BEGIN
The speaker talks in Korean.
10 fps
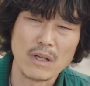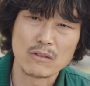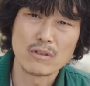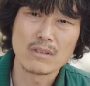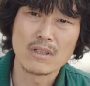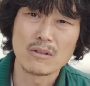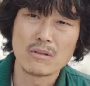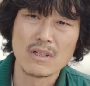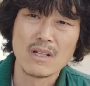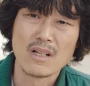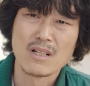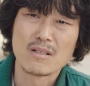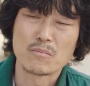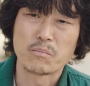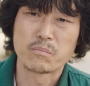좀 안 될까요?
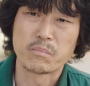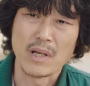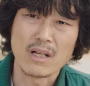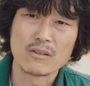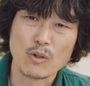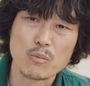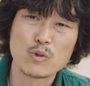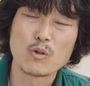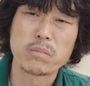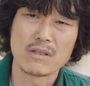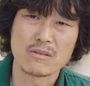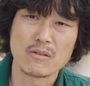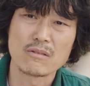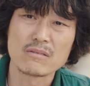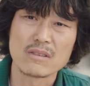배가 너무 고파서
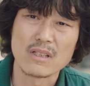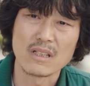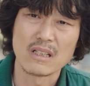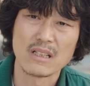그러는 거야.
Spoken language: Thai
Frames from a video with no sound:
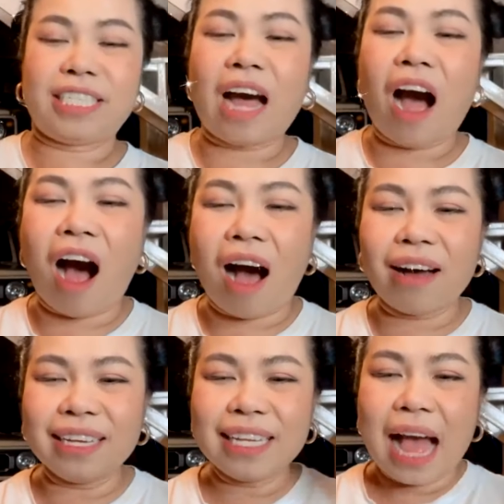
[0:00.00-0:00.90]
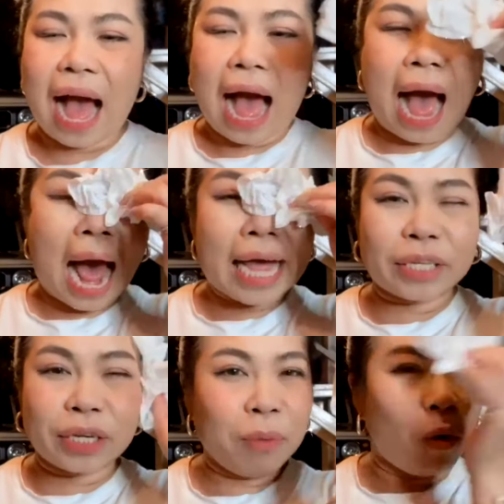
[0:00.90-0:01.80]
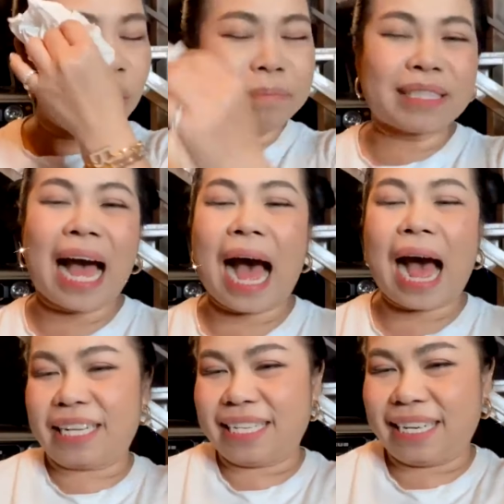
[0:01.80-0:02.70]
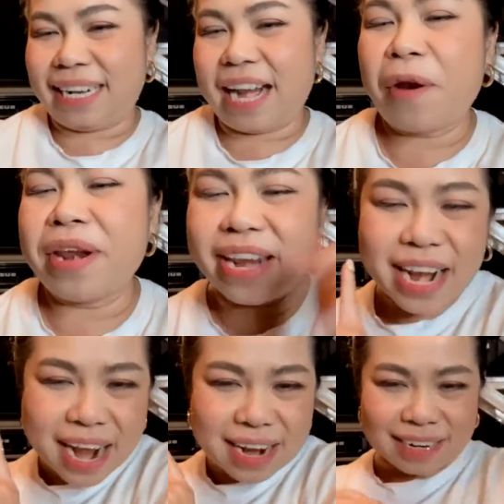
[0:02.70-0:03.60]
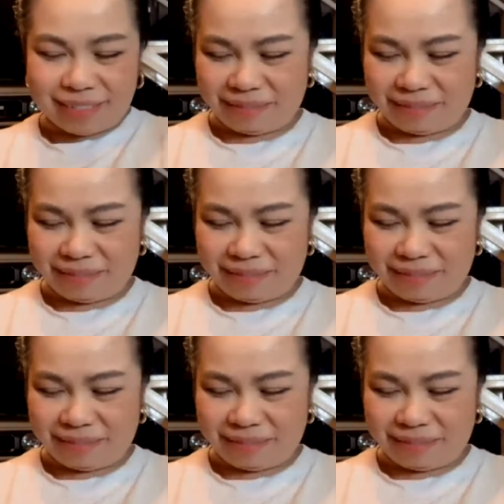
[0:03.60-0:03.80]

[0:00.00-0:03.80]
สองอายจนน้ำหูน้ำตาแล้วหนึ่ง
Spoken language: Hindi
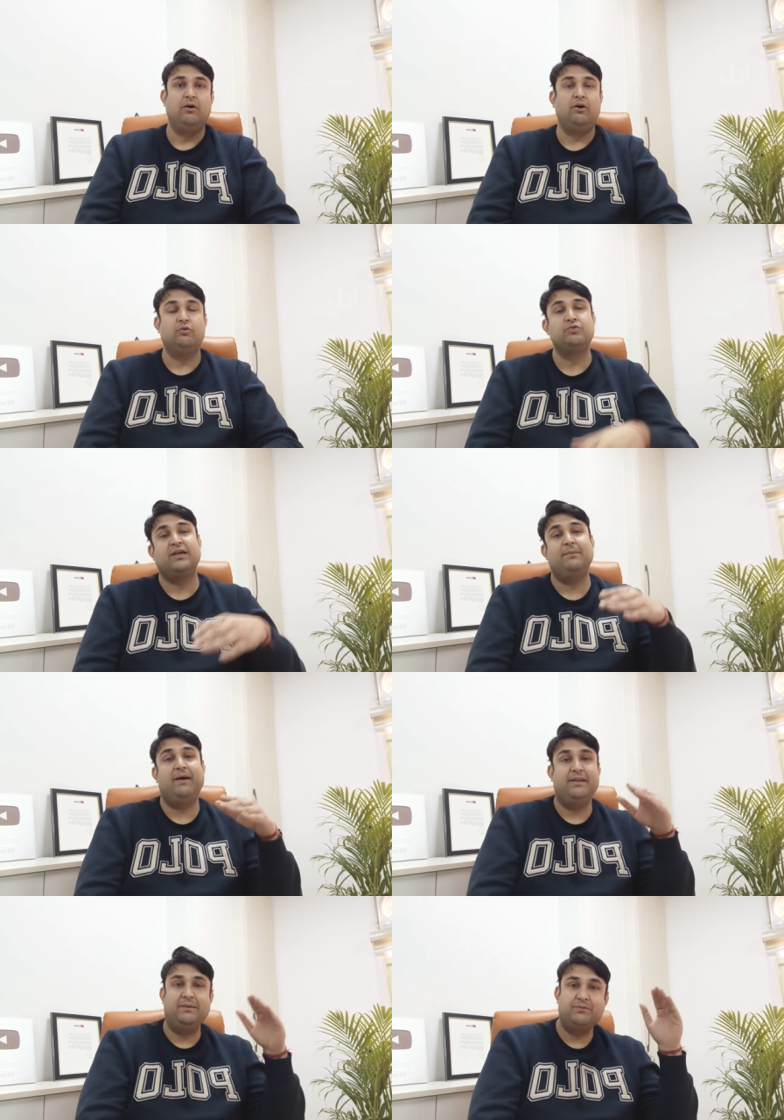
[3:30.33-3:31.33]
और उसके
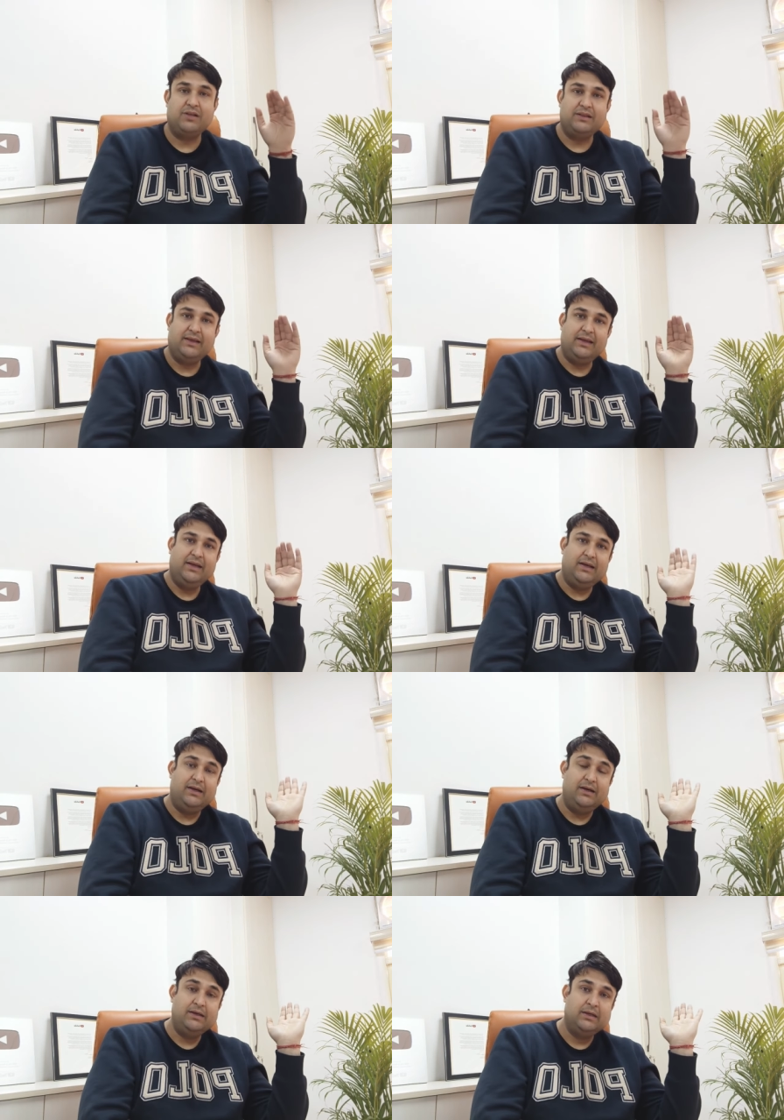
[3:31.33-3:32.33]
बाद हम चलते हैं कहा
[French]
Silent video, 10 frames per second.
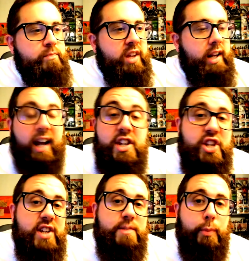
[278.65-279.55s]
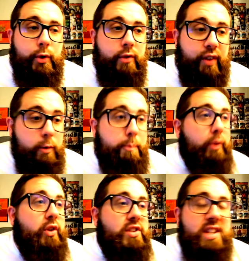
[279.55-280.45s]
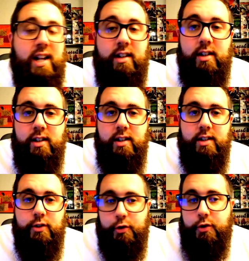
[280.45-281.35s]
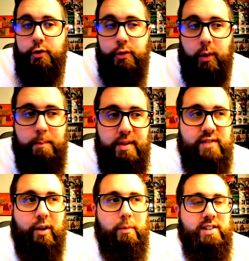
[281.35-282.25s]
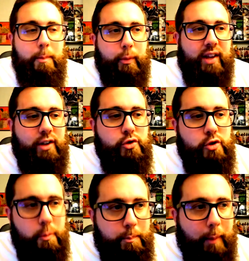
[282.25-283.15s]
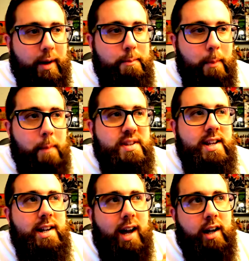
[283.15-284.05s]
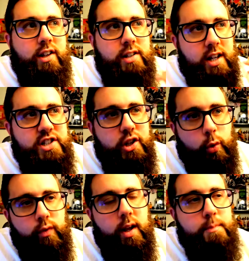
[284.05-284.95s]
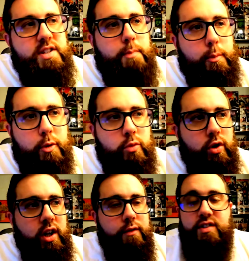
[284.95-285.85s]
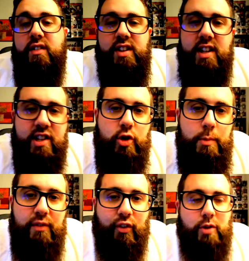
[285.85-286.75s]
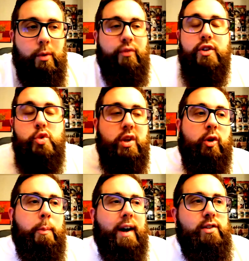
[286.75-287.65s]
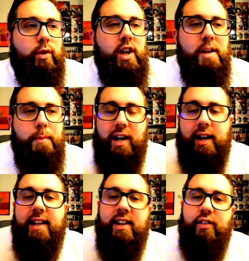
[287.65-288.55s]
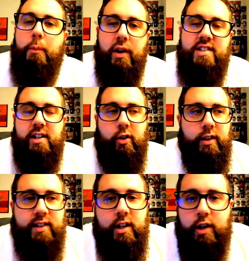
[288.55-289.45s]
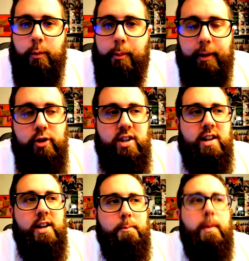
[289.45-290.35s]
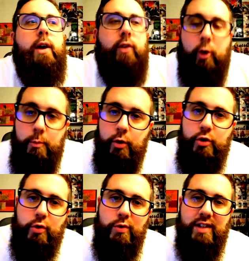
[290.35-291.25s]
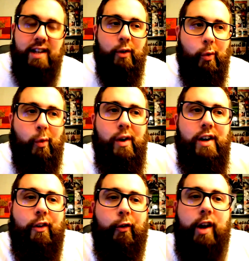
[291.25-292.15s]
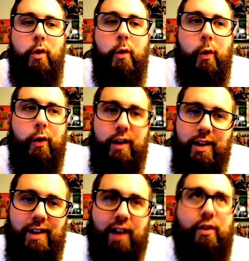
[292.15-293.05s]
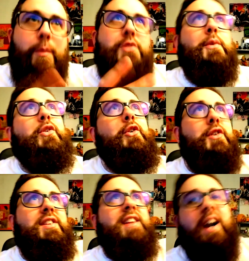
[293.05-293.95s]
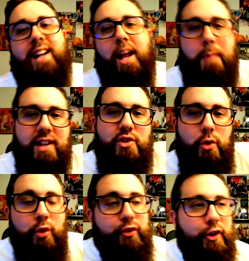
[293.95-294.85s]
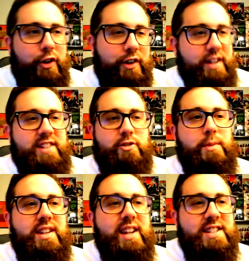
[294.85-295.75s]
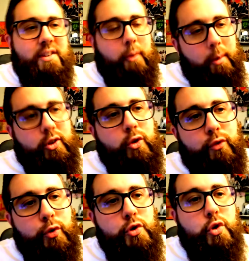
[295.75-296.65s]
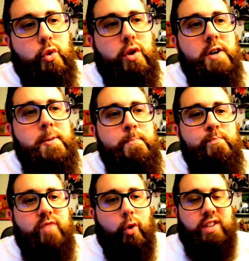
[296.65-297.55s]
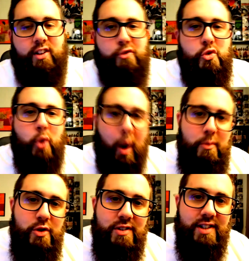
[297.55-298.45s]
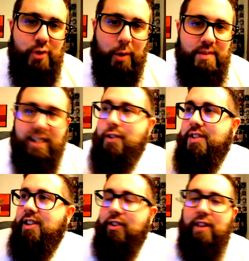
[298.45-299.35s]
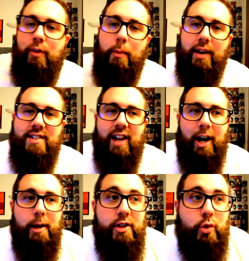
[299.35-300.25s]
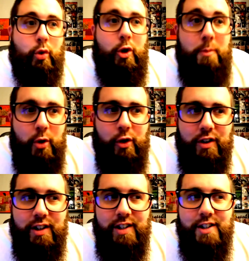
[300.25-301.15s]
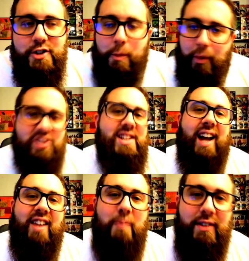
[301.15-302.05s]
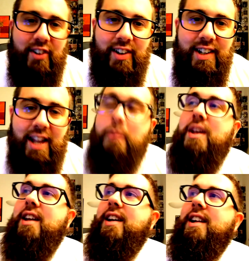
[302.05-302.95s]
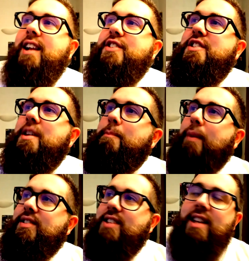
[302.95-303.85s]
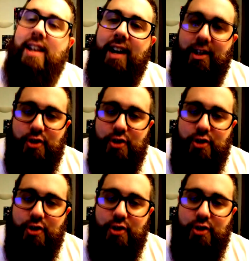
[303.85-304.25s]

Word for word: la richesse, enfin le potentiel de, One Piece. Vraiment, ça apporte quelque chose de pas mal. Même si l'arc, là, je l'ai trouvé un petit peu plus mou vis-à-vis d'Enias Lobby. Forcément, on fait toujours des comparaisons. Mais l'arc était vraiment excellent. Hein, ça, on peut pas le nier. Mais on a eu mieux du coup. Ça y est, on, a eu. Euh, là, vraiment, je pense que c'était un climax de ouf. Euh, Enias Lobby, c'est vraiment un truc de fou. du coup. On s'attend toujours à mieux, c'est toujours comme ça quand c'est dans le développement, etc. Et du coup, le mieux, je pense qu'il arrive maintenant. Et oui, là j'étais passé euh,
END
- [TASK DETAILS]
Only the lines that contain the string "video" are to be copied from the records.

- [FINISHED TASK]
Frames from a video with no sound:
Silent video, 10 frames per second.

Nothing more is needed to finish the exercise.